**ABOUT THIS EXERCISE**
When you restate the entries that follow, keep every word exactly and drop the pictures.

(Stored items from a collection)
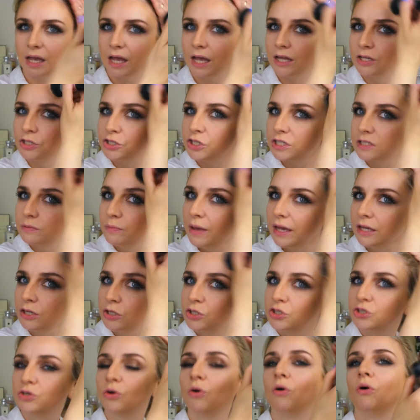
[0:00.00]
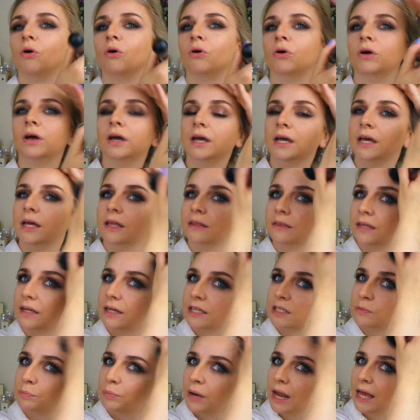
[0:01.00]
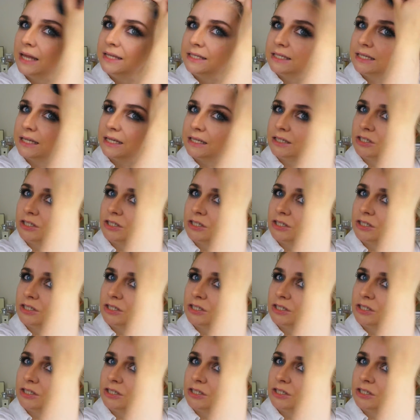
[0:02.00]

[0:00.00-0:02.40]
and just make sure that it's blended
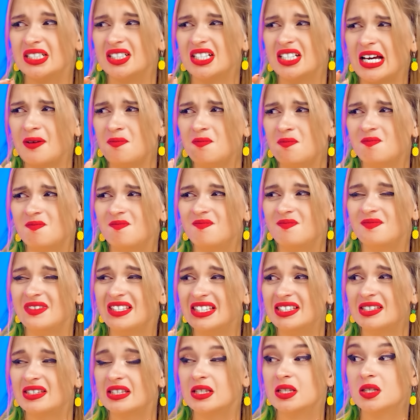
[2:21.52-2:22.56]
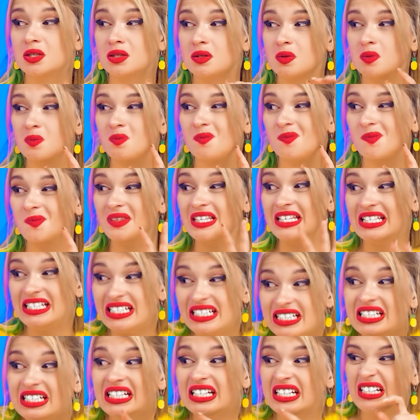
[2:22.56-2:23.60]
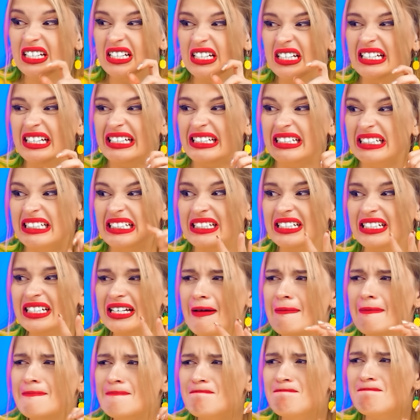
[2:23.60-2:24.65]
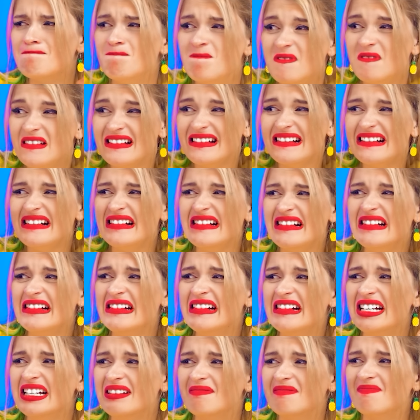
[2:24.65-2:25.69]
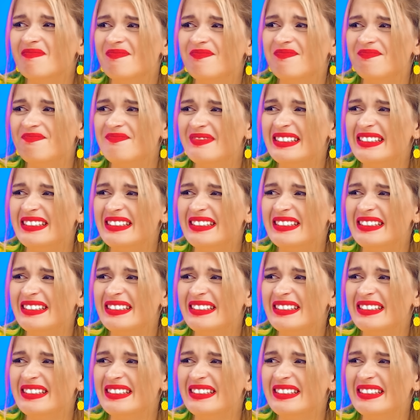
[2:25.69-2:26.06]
Mary, don't forget about the needles inside. Be careful. Oh, I warned you.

**TASK ANSWER**
[0:00.00]
[0:01.00]
[0:02.00]

[0:00.00-0:02.40]
and just make sure that it's blended
[2:21.52-2:22.56]
[2:22.56-2:23.60]
[2:23.60-2:24.65]
[2:24.65-2:25.69]
[2:25.69-2:26.06]
Mary, don't forget about the needles inside. Be careful. Oh, I warned you.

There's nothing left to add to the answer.